The legislature finds that most states have a separate fiscal policy office in the legislative branch that works effectively to provide the legislature with necessary revenue and expenditure data and analyses from which economic and fiscal policies are developed. In Hawaii, the legislature relies on the economic and fiscal analyses of the executive branch and private sector. The legislature believes that this dependency creates an inherent conflict of interest that precludes the legislature from operating independently.
Modern legislatures have become sophisticated data gatherers and analysts, on par with the executive and judiciary branches. Over the last five years, this shift has been accelerated through the development of professional, highly specialized legislative staff.

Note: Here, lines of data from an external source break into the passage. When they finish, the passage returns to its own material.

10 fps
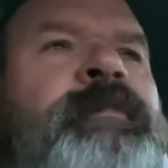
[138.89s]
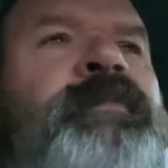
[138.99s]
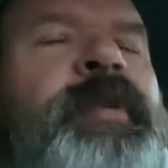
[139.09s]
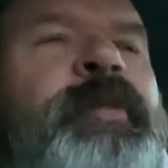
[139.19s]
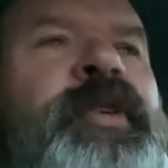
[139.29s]

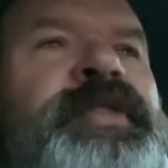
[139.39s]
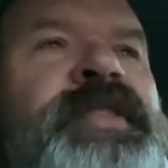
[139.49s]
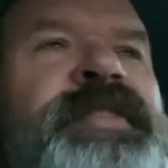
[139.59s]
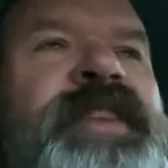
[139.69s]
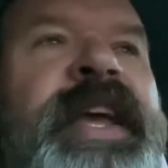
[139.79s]
the
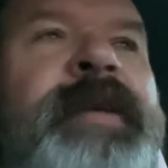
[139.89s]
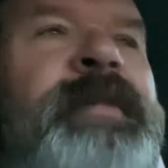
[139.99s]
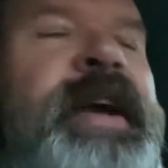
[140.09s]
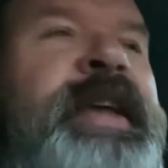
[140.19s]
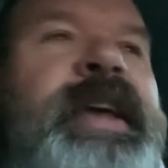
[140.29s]
person's name,
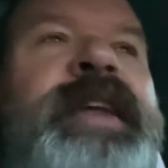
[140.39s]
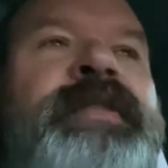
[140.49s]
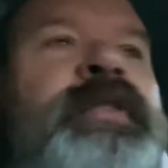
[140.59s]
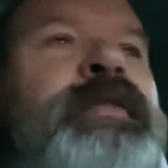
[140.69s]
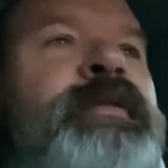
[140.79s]
I can't
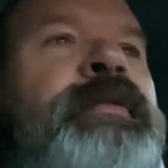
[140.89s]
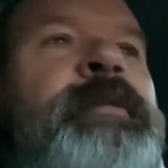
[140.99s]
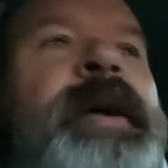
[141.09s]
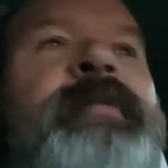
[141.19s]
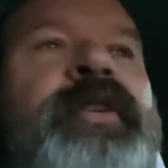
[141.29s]
even
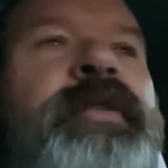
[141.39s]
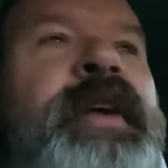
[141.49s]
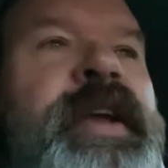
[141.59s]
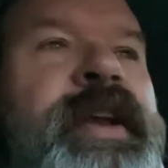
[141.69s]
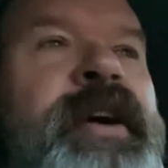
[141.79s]
remember it
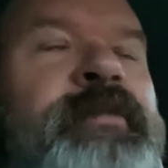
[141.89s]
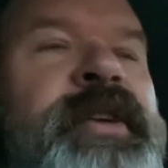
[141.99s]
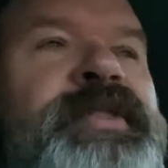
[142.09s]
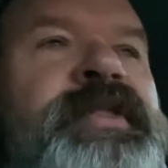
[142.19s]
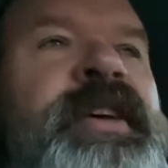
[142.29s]
right now, but
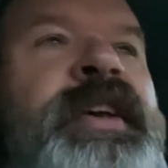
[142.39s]
it's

Since Hawaii's legislature meets for only four months of the year, it has come to rely heavily on the use of session-only legislative staff or employees on loan from the executive branch. In 1988, the state house and senate together employed six hundred twenty-one session staff members as compared to one hundred fifty-one permanent employees. Only New York, the state with the most legislative staff in the country, had more session staff than Hawaii.
The purpose of this chapter is to establish a permanent legislative committee to provide the legislature with information, facts, and analyses concerning fiscal, budgetary, and tax matters of the State. It is the legislature's intent that the committee, with the assistance of the office of the legislative analyst, shall perform independent, in-depth analysis of the State's budget, revenues and expenditures, economic conditions, and tax policies.